Sur Canal+, Dominique de Villepin, qui fut ministre des Affaires étrangères, s'est étonné de l'absence totale de réaction du Quai d'Orsay, qui se borne à renvoyer le problème à la Commission européenne, laquelle n'a pour l'instant protesté que sur les éléments économiques des réformes Orban.

L'ex-Premier ministre voit dans l'inaction au plan européen une preuve de la médiocrité des personnes actuellement à la tête des institutions de l'Union. "On a des personnalités qui sont falotes, pas capables de dire les choses".

"Nous ne pouvons pas rester insensibles à ce qui se passe en Hongrie et nous devons trouver le moyen de dire le refus qui est le notre", a lancé le candidat à l'élection présidentielle du printemps.

"C'est facile de prendre des décisions contre la Corée du Nord, mais prendre des décisions vis-à-vis de peuples qui sont en souffrance tout près de chez nous, ça demande un peu de courage. Que la diplomatie française donne le ton", a-t-il dit.

C'est la première déclaration d'une personnalité du monde politique française sur ce dossier.
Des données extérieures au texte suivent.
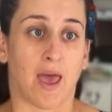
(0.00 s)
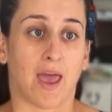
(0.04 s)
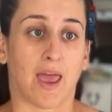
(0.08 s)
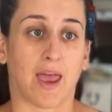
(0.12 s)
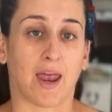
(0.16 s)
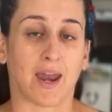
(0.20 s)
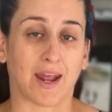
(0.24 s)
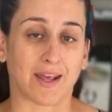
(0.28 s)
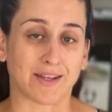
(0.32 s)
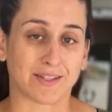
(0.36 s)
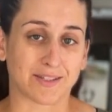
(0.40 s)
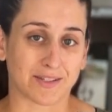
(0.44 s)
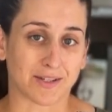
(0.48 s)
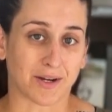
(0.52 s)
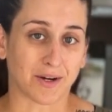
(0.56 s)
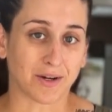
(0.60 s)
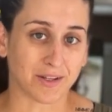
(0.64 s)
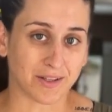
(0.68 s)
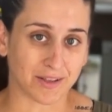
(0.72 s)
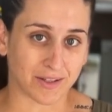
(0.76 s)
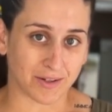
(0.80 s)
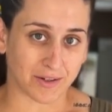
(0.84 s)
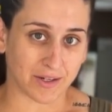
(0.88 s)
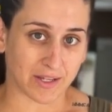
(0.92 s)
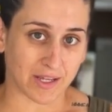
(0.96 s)
And I
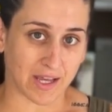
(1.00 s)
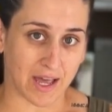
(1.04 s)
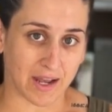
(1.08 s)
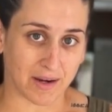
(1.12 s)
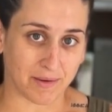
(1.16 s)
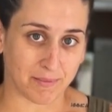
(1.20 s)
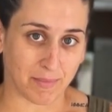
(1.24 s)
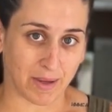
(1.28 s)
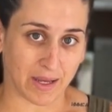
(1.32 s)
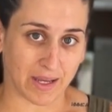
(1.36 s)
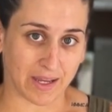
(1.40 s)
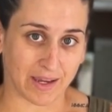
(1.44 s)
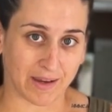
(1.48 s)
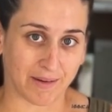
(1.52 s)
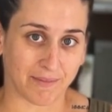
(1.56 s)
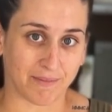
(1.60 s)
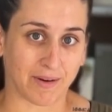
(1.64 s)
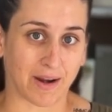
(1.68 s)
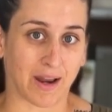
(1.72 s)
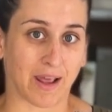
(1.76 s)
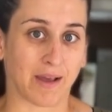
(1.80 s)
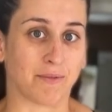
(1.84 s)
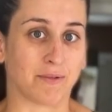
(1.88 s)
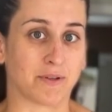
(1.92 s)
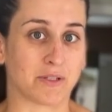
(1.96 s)
started learning how to make it
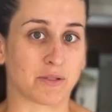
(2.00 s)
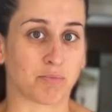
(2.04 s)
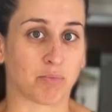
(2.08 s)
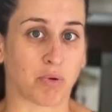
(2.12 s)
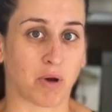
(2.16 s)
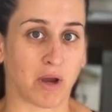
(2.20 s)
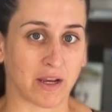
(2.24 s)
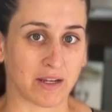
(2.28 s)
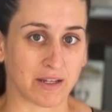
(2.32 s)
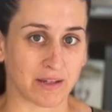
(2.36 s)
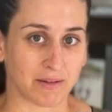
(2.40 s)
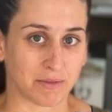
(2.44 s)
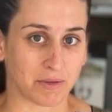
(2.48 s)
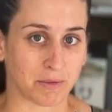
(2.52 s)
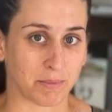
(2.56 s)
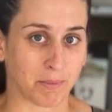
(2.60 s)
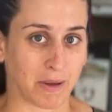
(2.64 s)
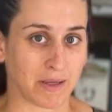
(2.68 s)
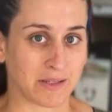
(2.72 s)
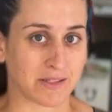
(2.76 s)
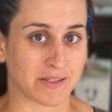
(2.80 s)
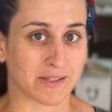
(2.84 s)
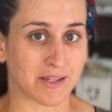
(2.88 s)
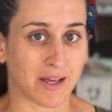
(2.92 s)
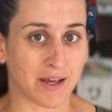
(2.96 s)
when I was pregnant with
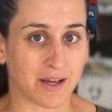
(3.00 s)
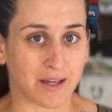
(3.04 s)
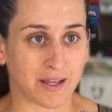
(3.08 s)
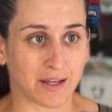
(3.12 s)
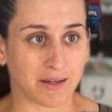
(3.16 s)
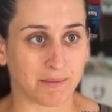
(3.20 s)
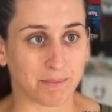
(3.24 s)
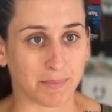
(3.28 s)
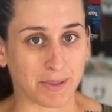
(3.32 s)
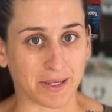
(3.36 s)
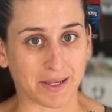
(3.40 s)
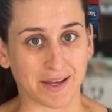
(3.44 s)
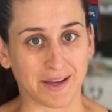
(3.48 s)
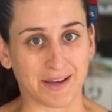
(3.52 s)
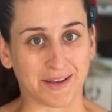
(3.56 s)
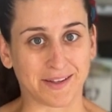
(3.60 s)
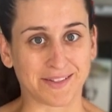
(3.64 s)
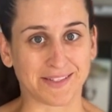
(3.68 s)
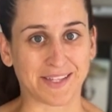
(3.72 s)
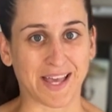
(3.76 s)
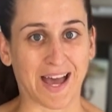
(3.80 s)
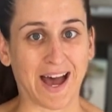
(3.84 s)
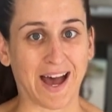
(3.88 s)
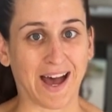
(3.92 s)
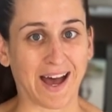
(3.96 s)
my son
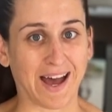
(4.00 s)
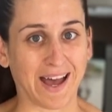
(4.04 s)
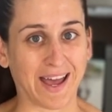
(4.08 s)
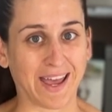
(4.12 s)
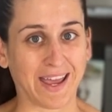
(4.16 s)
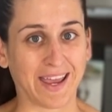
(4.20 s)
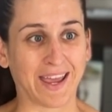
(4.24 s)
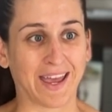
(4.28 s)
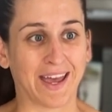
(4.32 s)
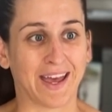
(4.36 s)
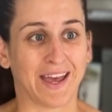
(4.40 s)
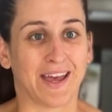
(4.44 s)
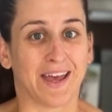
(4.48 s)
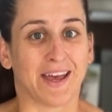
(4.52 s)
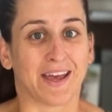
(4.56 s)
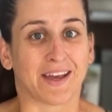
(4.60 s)
because I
Le Parti socialiste a publié un communiqué le 4 janvier où il demandait au parti de Nicolas Sarkozy -dont le père est hongrois- de "clarifier ses liens avec le Fidesz (le parti de Viktor Orban) et de ne faire preuve d'aucune faiblesse avec un parti extrémiste qui met en place un régime antidémocratique".

Le PS expliquait le silence du pouvoir français par la proximité entre l'UMP et le parti de Viktor Orban, qui siègent ensemble au Parlement européen de même qu'au Parti populaire européen, dont le vice-président est le chef du gouvernement hongrois.